Bing Tops Google in Malware-Ridden Search Results
Apr 13, 2013 5:00 AM PT
Bing may be engaged in a "Scroogled" marketing campaign, but an 18-month study by an antivirus security firm shows that Microsoft's search engine may need to play some defense, thanks to results showing more malware-infected links popping up in its search results than for Google.
The study by AV Test showed that despite the best efforts of the world's leading search engines to provide safe links in their results, those searches can still lead users to sites containing malware.
In addition to Bing and Google, AV Test evaluated Baidu, Yandex, Blekko, Faroo, and Teoma. The firm evaluated 40 million websites returned as search results. Yandex accounted for 13 million results, Bing and Google Search for 10 million each, and the others accounted for the rest.
In all, AV Test found 5,000 pieces of malware in the results. Yandex, a Russian search engine, returned the most dangerous links with 3,330. Bing had 1,285 malicious links out of its 10 million results while Google returned 272 malicious links.
Malware authors are also using search engine optimization to ensure their poisoned websites rank high in search engine results, AV Test found.
"Antivirus companies have known about [poisoned search results and hackers using SEO] for years," Craig Kensek, senior marketing manager at AhnLab, told TechNewsWorld.
"The study wasn't about describing this well-known fact again, it was about providing current numbers," said AV Test CEO Andreas Marx. "We also wanted to compare if there are differences regarding the search engines" in terms of filtering out malware.
Bing Bangs Back
Bing "is able to detect pages consisting of machine-generated spam, keyword stuffing, redirect spam or malware, allowing [it] to effectively remove such sites from results," Bill Hankes, Bing director told TechNewsWorld. "This is done through constant innovation on finding ways to detect the various evolving versions of the kinds of spam techniques we face."
Among other things, Bing has developed "several ranking signals to help weed out spam results and better understand the intent of the searcher," Hankes said.
The finding that Bing's searches are less secure than Google Search "is weird, because Bing pulls so much from Google's search algorithm that Google has complained about this," said Rob Enderle, principal analyst at the Enderle Group. "So either the survey methodology is flawed or Microsoft is not pulling from Google search results now."
AV Test's figures "indicate that Google is more secure, but that is not necessarily because Google is better at this," Marx told TechNewsWorld. "It is known that some malware writers try to avoid Google bots."
Google did not respond to our request to comment for this story.
What The Findings Might Mean
The report indicated that the number of malware-laced pages has gone down, but "the results of such studies can vary significantly depending on the exact methodology used," Zulfikar Ramzan, chief scientist at Sourcefire, told TechNewsWorld.
Malware authors "employ a number of techniques to stay ahead of the game," he said. One is presenting different sets of results to different people.

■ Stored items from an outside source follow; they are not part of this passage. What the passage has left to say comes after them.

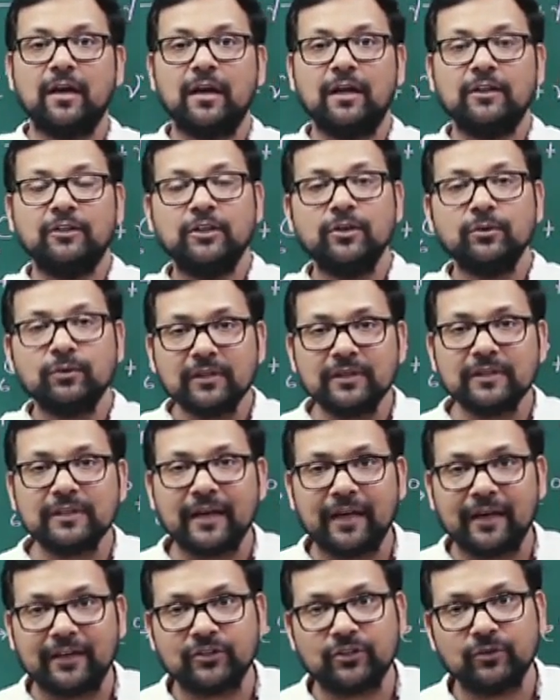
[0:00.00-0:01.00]
nuclear
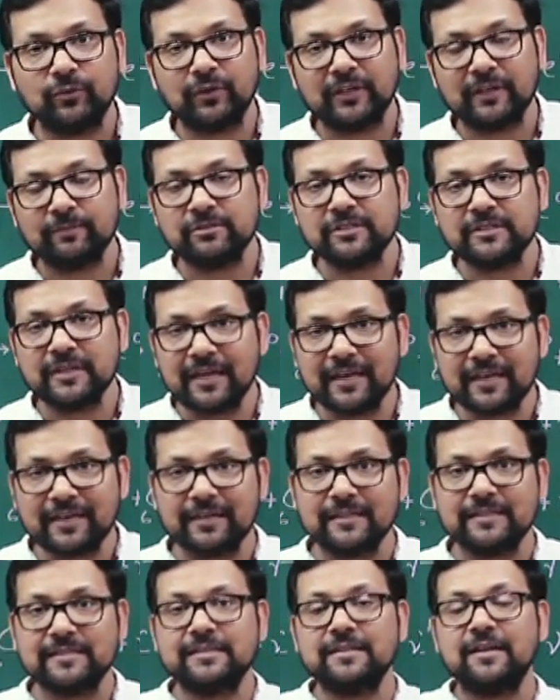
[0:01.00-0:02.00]
reaction. What I'm
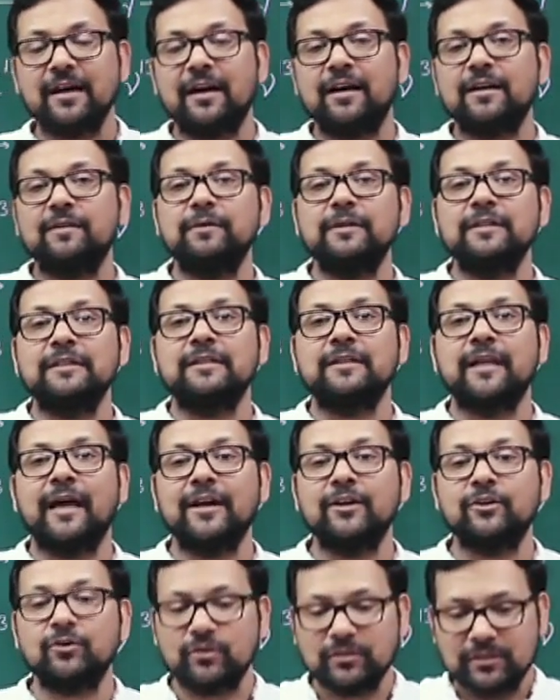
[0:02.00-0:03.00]
saying is
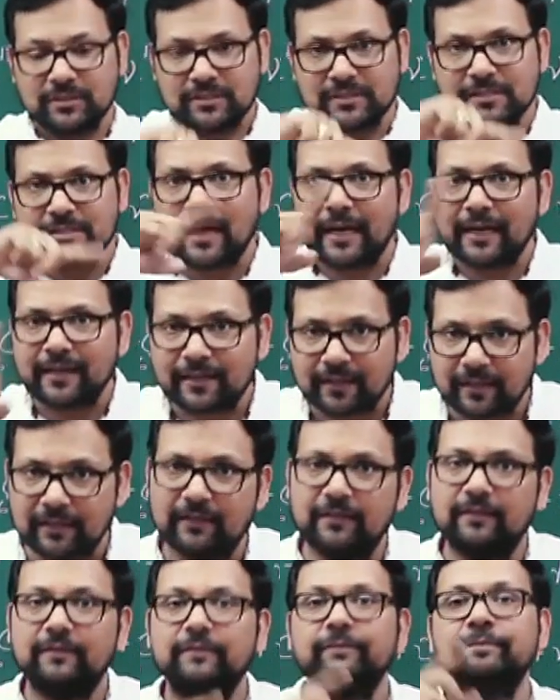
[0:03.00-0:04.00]
carbon-nitrogen
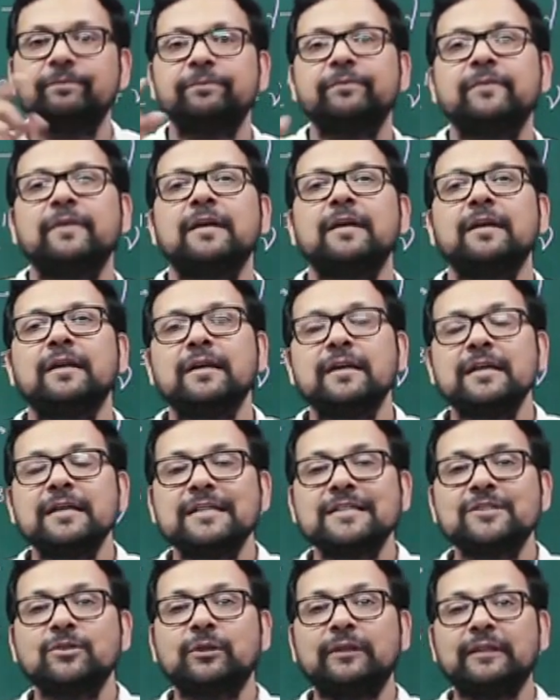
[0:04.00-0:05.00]
cycle.
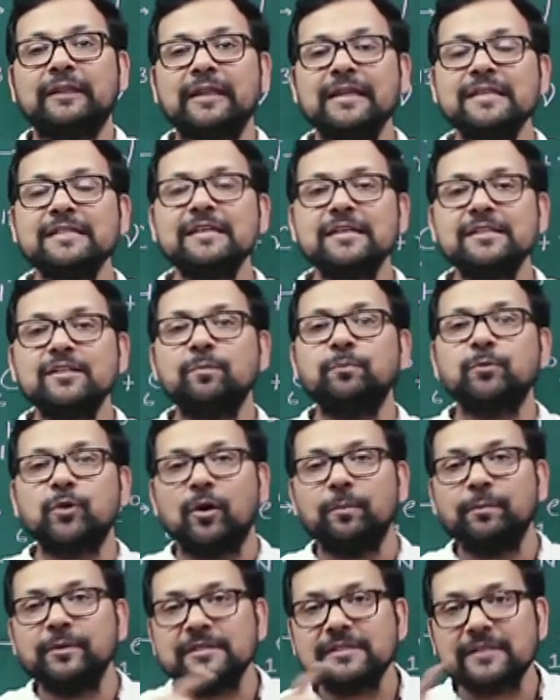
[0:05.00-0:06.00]
So this is a
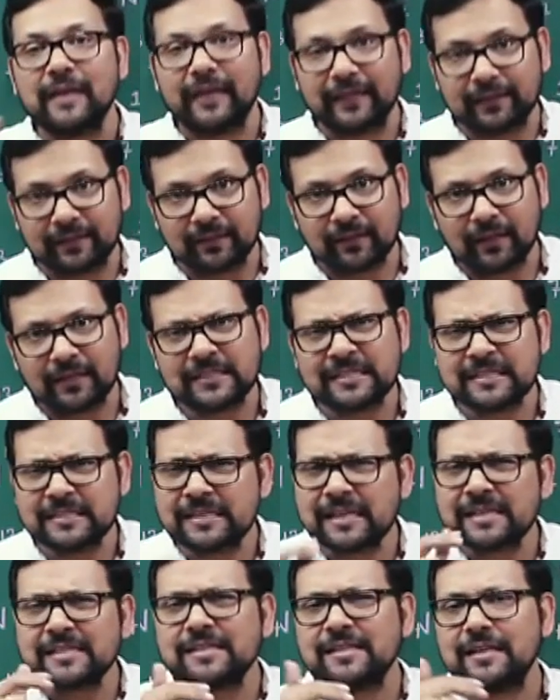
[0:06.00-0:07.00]
proper cycle, a
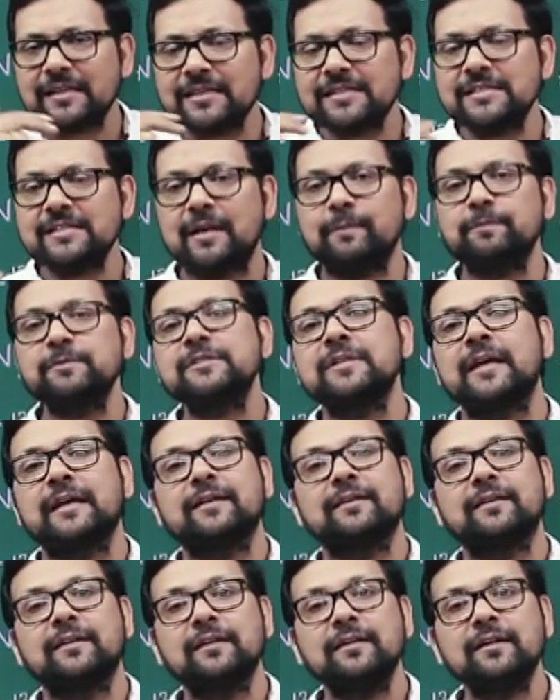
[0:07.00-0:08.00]
6-step
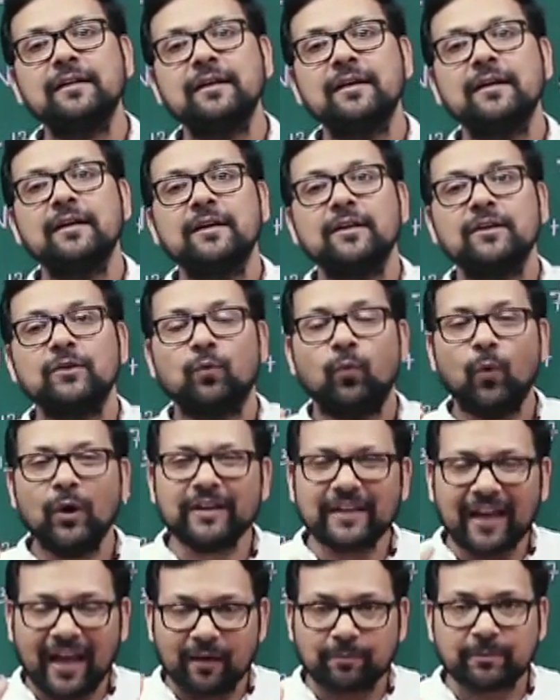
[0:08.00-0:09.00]
cycle.
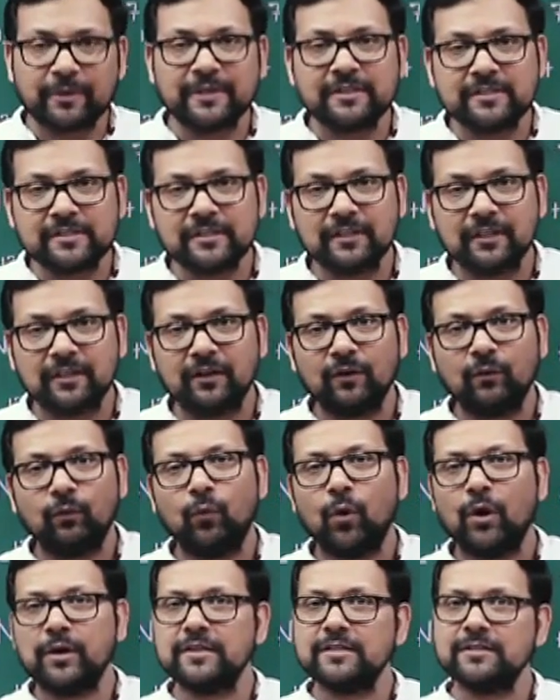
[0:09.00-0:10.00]
What happens here?
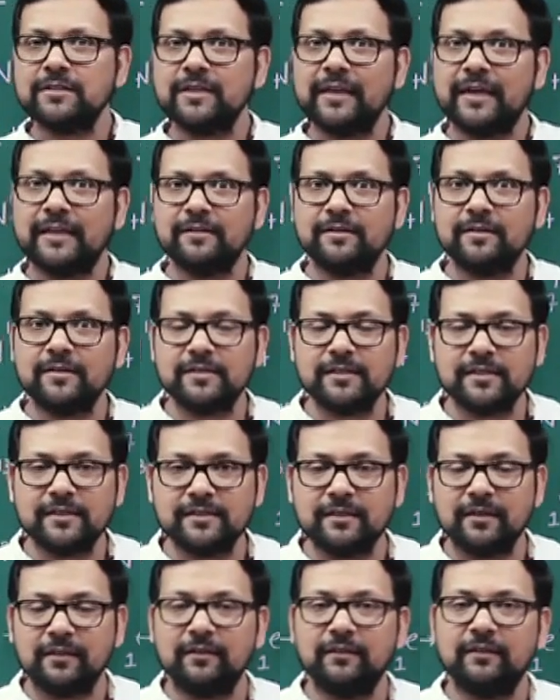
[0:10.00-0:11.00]
What is the
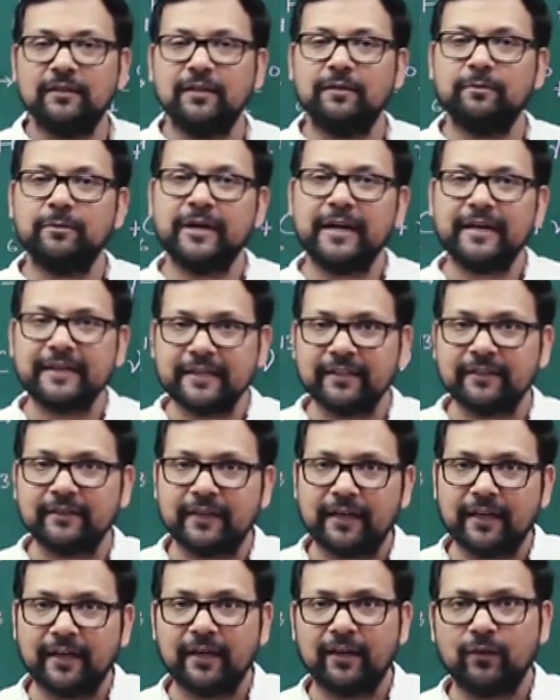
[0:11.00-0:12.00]
energies liberating
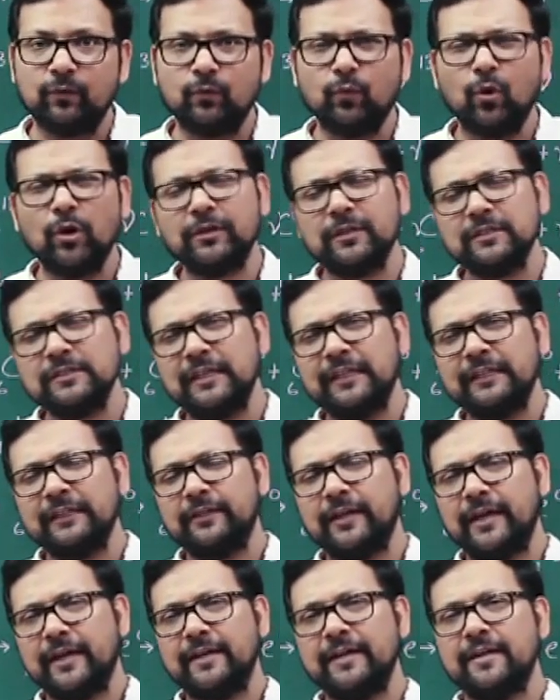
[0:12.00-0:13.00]
there? What are the
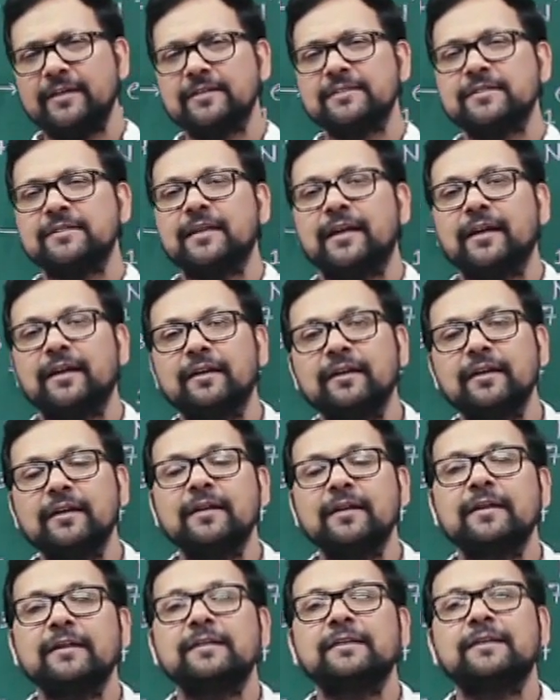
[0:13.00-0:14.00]
ingredients there?
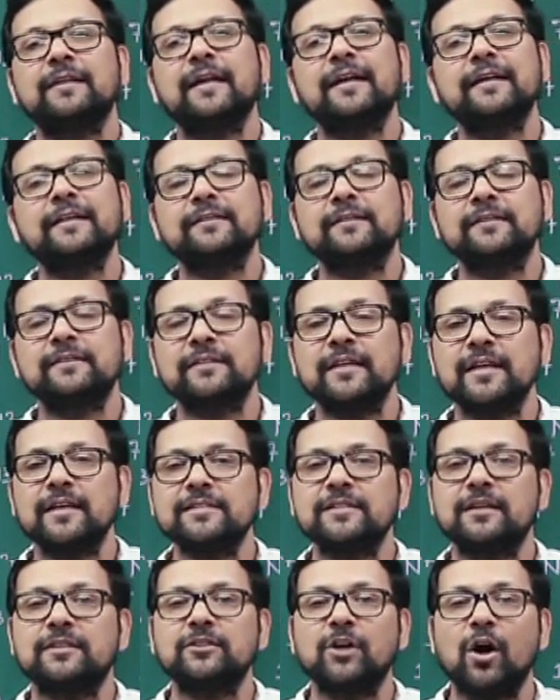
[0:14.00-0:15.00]
That
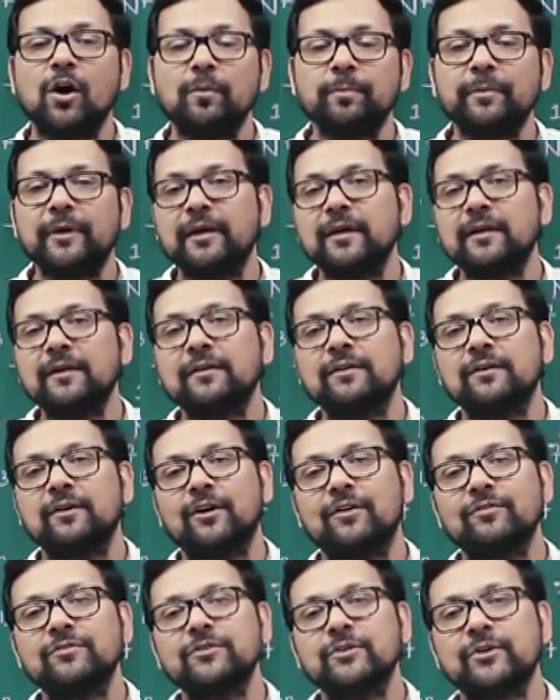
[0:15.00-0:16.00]
says the topic
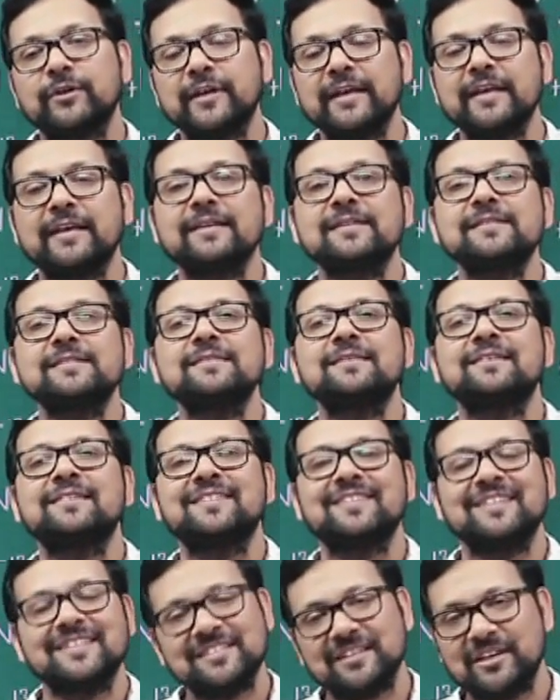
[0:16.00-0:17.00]
of today's
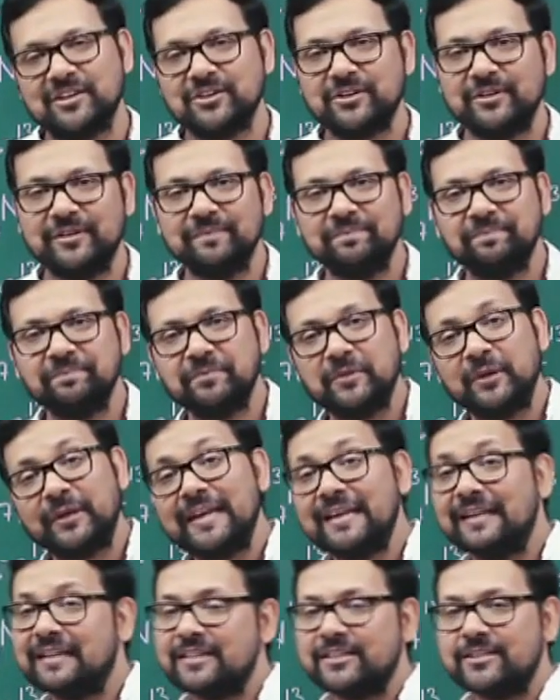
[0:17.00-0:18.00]
discussion.
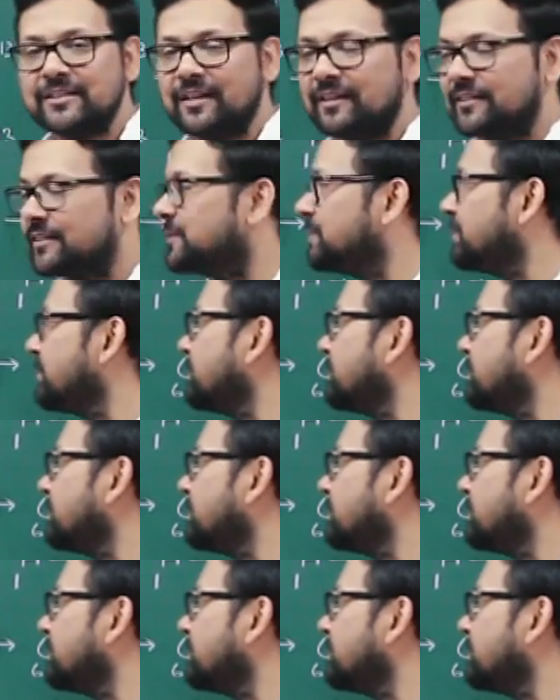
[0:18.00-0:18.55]
Okay, let's start.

For example, security or search engine vendors will be given a benign result when analyzing a page, while consumers will be hit with the malware.

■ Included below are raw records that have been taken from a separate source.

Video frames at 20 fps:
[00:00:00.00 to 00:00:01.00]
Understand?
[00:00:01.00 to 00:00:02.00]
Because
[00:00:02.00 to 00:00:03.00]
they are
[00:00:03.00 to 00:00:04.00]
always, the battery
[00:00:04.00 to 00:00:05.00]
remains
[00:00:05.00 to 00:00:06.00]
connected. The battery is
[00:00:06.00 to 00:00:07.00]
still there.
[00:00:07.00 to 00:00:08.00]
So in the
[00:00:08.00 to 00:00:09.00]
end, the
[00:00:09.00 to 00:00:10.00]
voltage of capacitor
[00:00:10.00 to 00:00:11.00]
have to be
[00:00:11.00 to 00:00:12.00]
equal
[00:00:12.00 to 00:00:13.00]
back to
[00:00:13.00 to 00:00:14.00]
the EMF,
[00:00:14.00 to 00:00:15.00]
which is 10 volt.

Those spreading the malware may also try to repeatedly compromise sites and sneak into them just after the sites have been scanned for threats.
SEO is exploitable by its very design, and exploitation by malware authors is an ongoing threat, said Randy Abrams, a research director at NSS Labs.
A Clear And Present Danger
While only 5,000 poisoned search results were discovered out of 40 million, "It's gaming the ranking system that creates the issue," Enderle told TechNewsWorld. "That gaming means people would hit these sites far more often than they otherwise would."
"This report doesn't touch upon potential phishing sites that might be returned or spam results," Abrams told TechNewsWorld. "The odds of finding malware in a search result are astronomically higher than the odds of a jet crashing because you didn't turn off your cell phone prior to takeoff."